[Stored data]
---------------
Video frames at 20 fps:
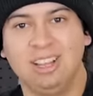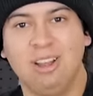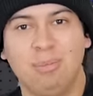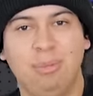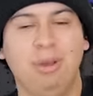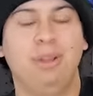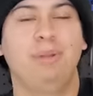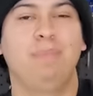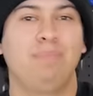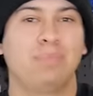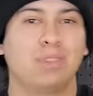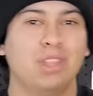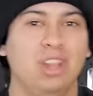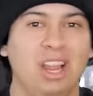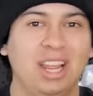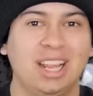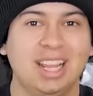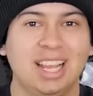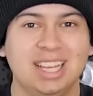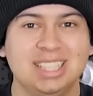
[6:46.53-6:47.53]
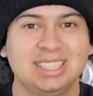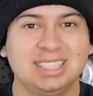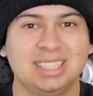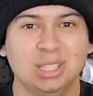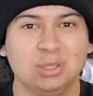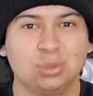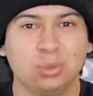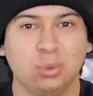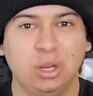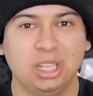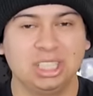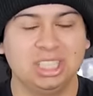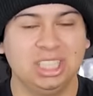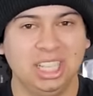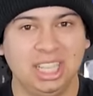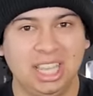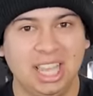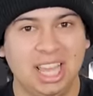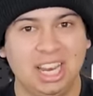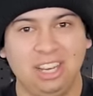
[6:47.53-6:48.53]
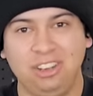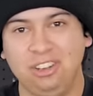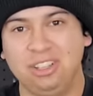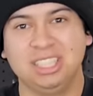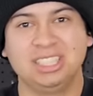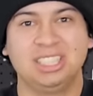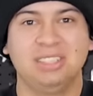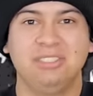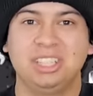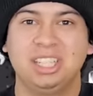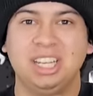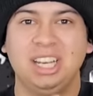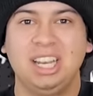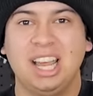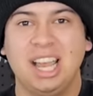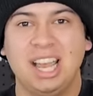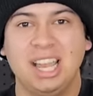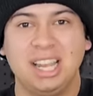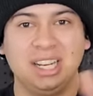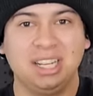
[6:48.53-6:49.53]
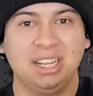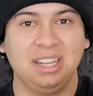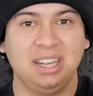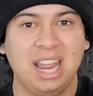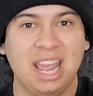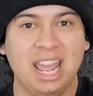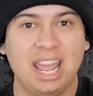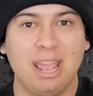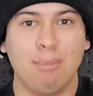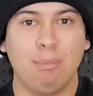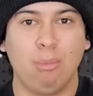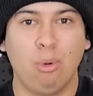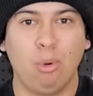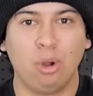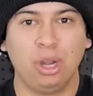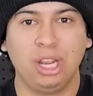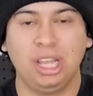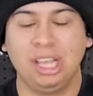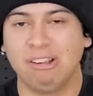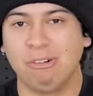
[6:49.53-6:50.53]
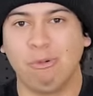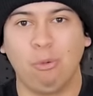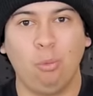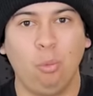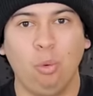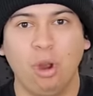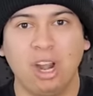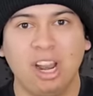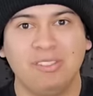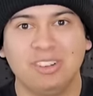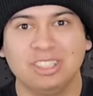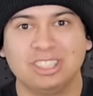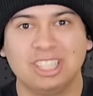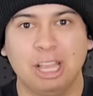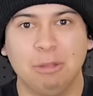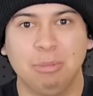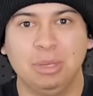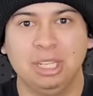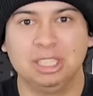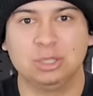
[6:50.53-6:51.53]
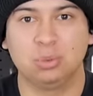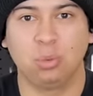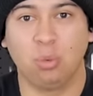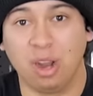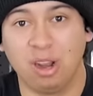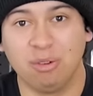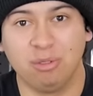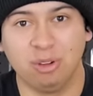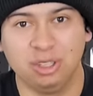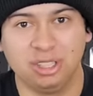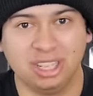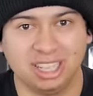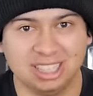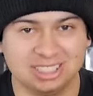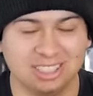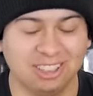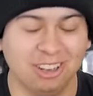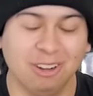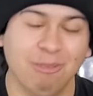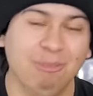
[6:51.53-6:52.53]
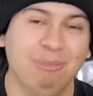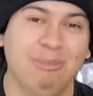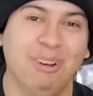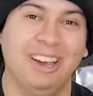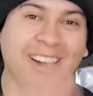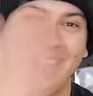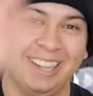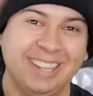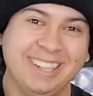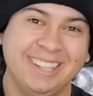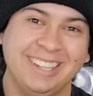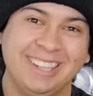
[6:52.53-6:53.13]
But all right, guys, thanks for watching again. And you guys have a good night, day, morning, whatever time it is, wherever you guys are. Bye.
---------------
Prompt. Each line from the one that contains "[6:46.53-6:47.53]" through the end of the records should be restated exactly; include both end lines and leave any pictures out.

Written answer.
[6:46.53-6:47.53]
[6:47.53-6:48.53]
[6:48.53-6:49.53]
[6:49.53-6:50.53]
[6:50.53-6:51.53]
[6:51.53-6:52.53]
[6:52.53-6:53.13]
But all right, guys, thanks for watching again. And you guys have a good night, day, morning, whatever time it is, wherever you guys are. Bye.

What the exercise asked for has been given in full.